**Provided records:**
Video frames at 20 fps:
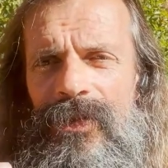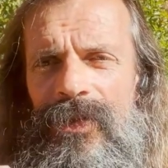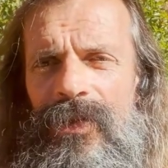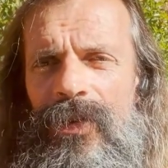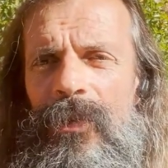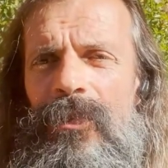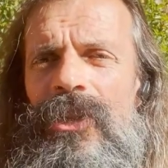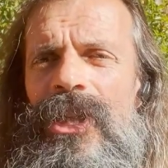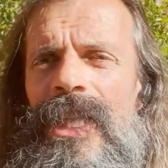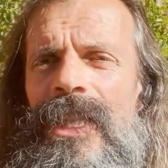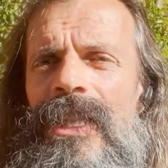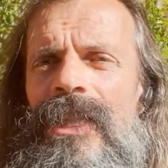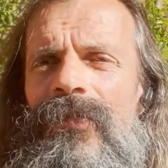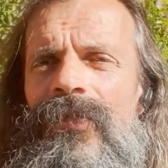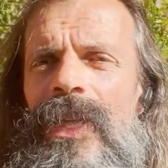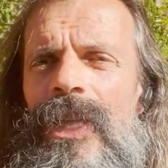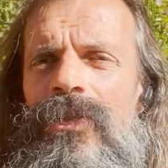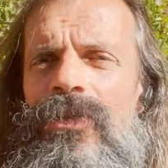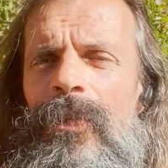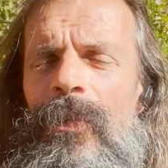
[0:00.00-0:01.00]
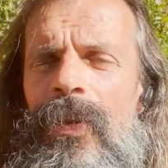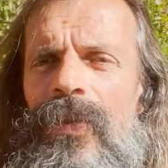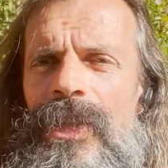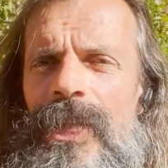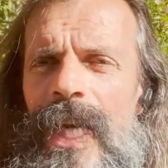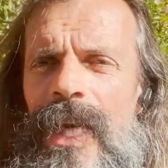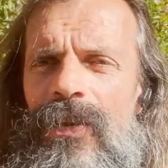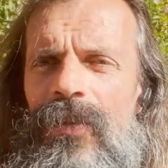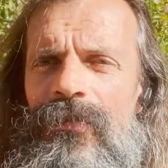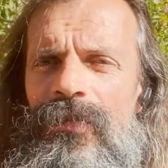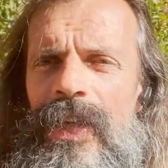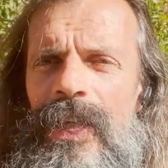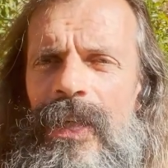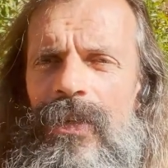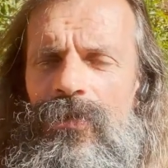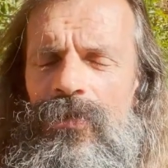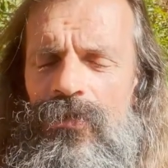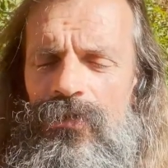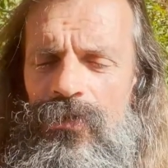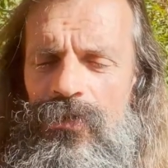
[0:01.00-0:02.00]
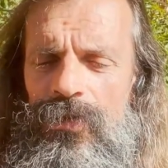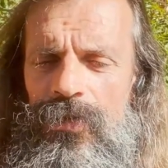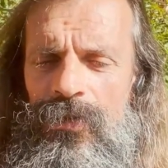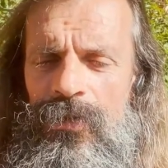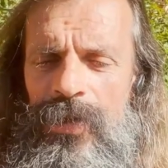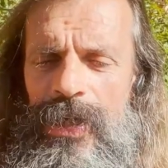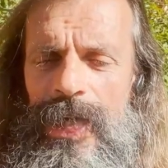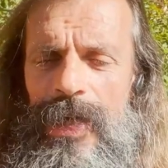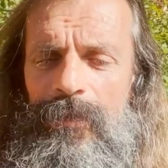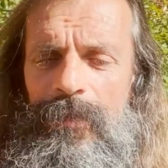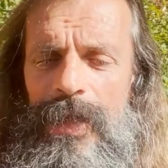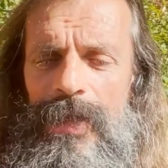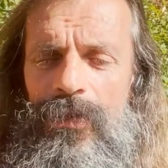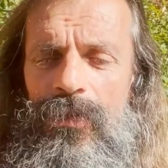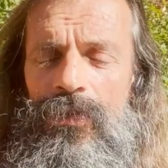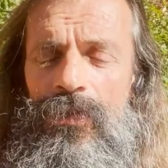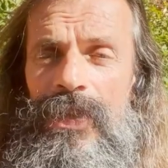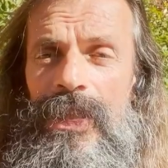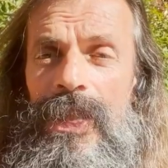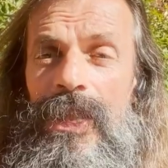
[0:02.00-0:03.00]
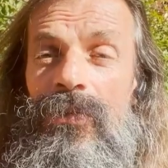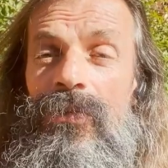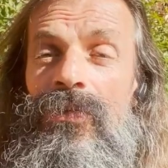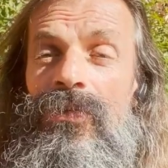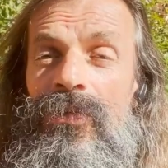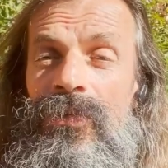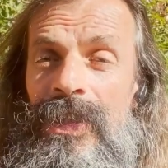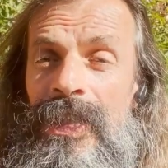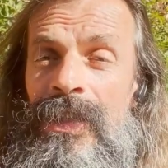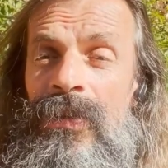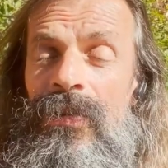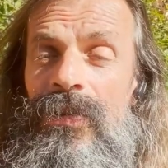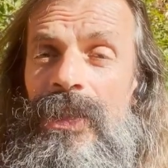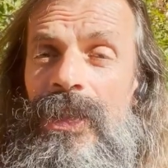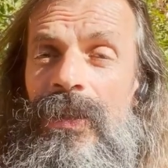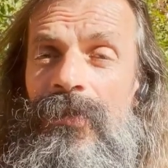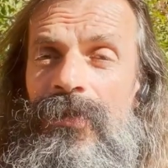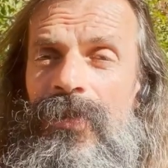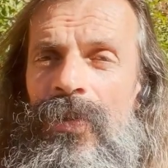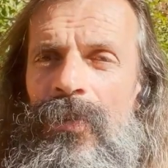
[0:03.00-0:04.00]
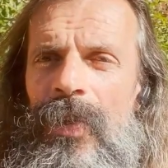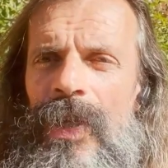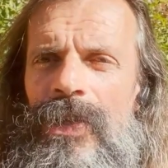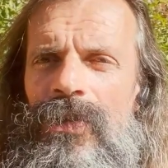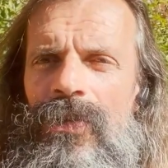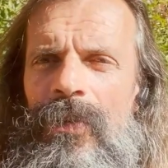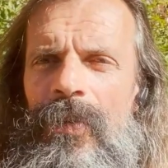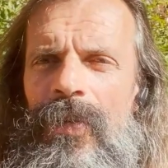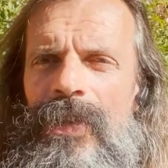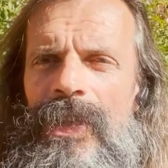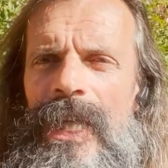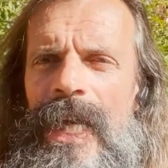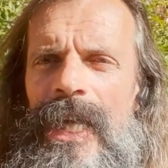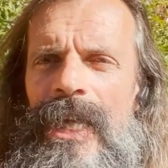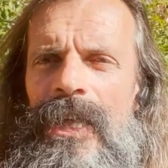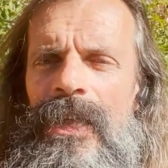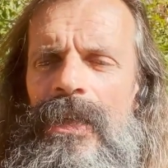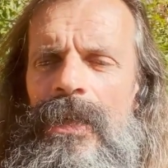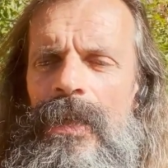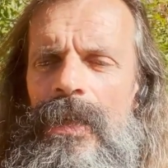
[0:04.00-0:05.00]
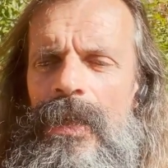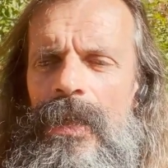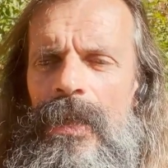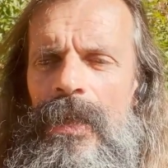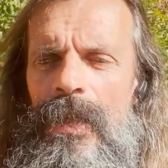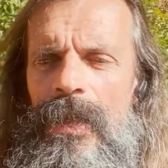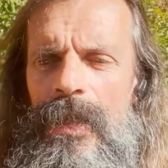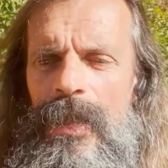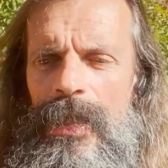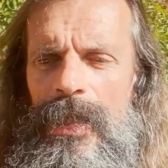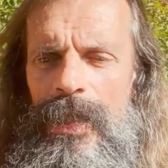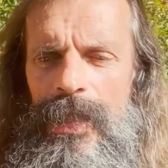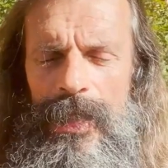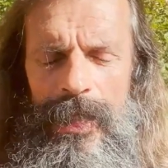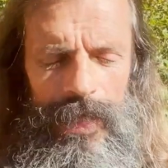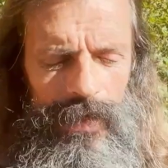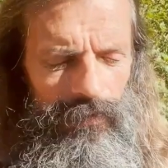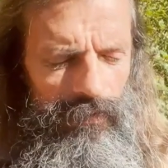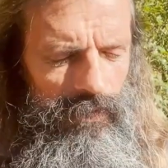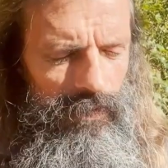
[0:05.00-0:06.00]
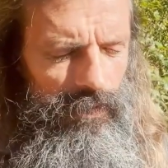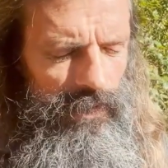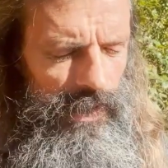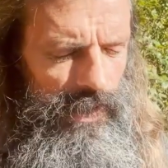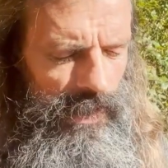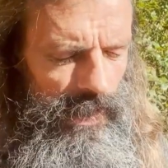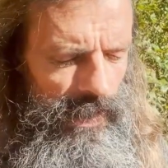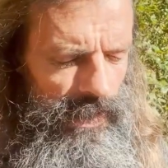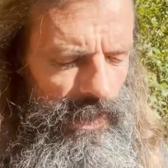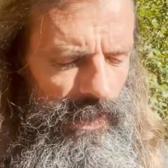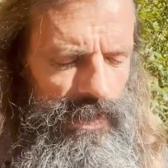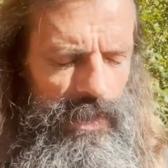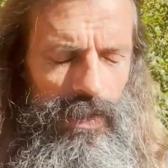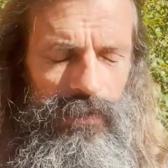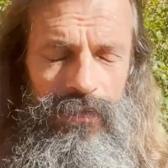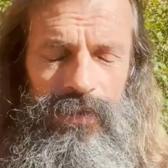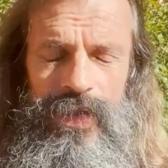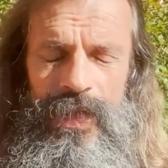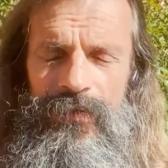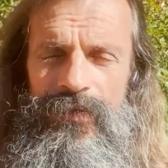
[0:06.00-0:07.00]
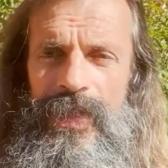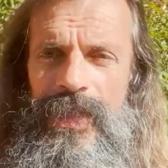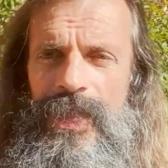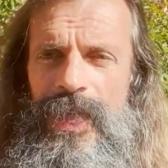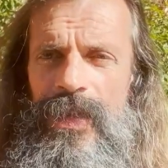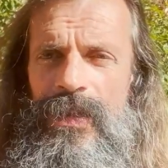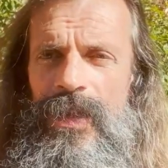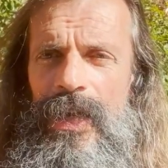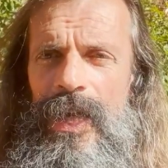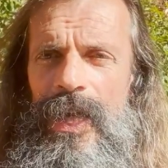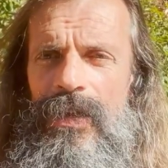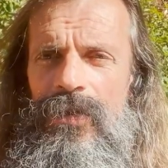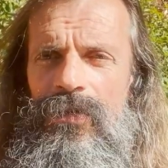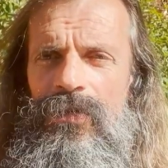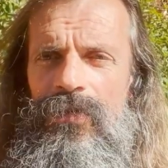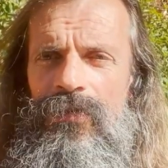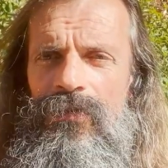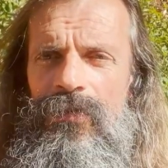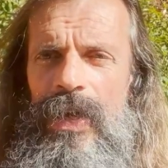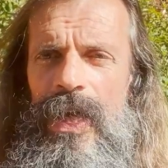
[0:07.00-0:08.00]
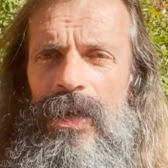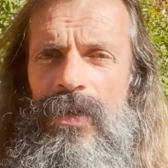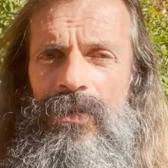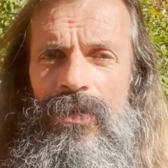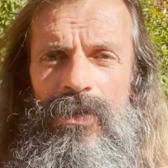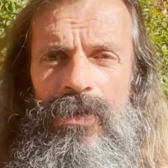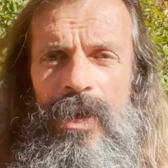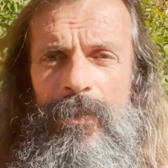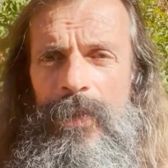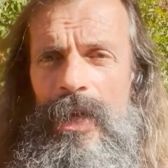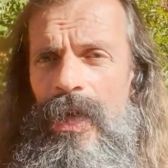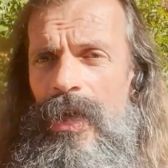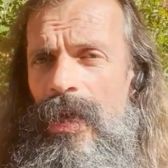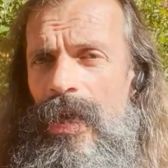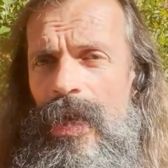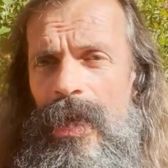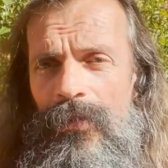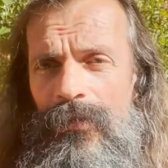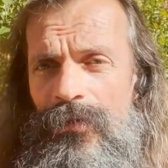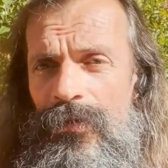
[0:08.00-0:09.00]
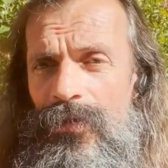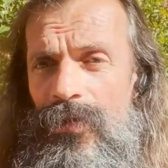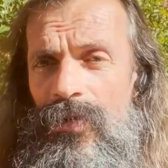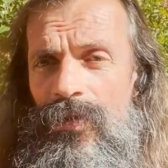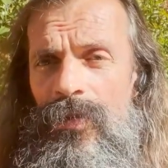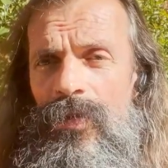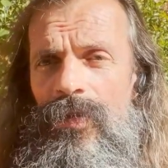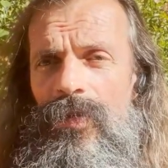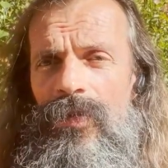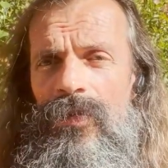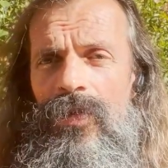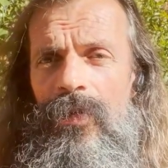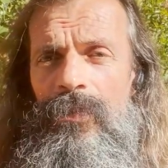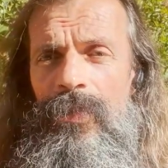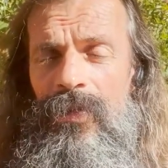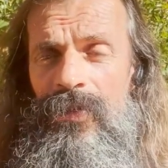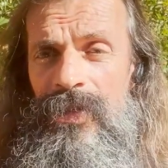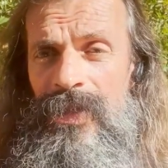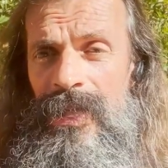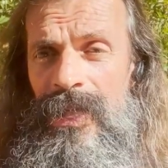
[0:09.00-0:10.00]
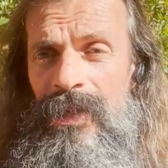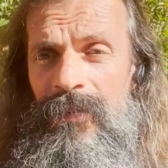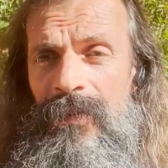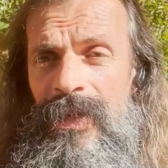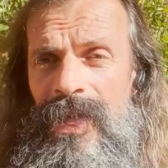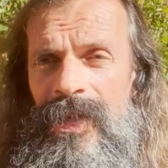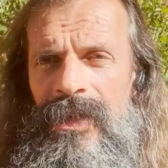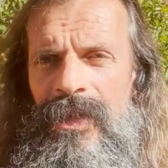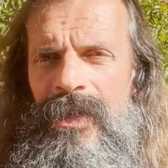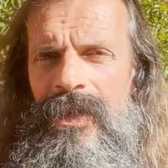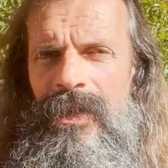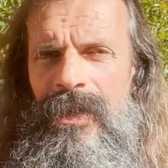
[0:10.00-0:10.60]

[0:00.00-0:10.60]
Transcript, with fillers: objectifier ce mental, en faire quelque chose de concret, parce que aussi nous nous identifions à ce mental. Et là, Nisargadatta nous invite à, ne le voir que comme un, flot de pensées, mais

**Task statement:**
Only these lines should appear in the reply: the one containing "[0:10.00-0:10.60]", the last line of the data, and all lines between them, each copied exactly.

**Exercise output:**
[0:10.00-0:10.60]

[0:00.00-0:10.60]
Transcript, with fillers: objectifier ce mental, en faire quelque chose de concret, parce que aussi nous nous identifions à ce mental. Et là, Nisargadatta nous invite à, ne le voir que comme un, flot de pensées, mais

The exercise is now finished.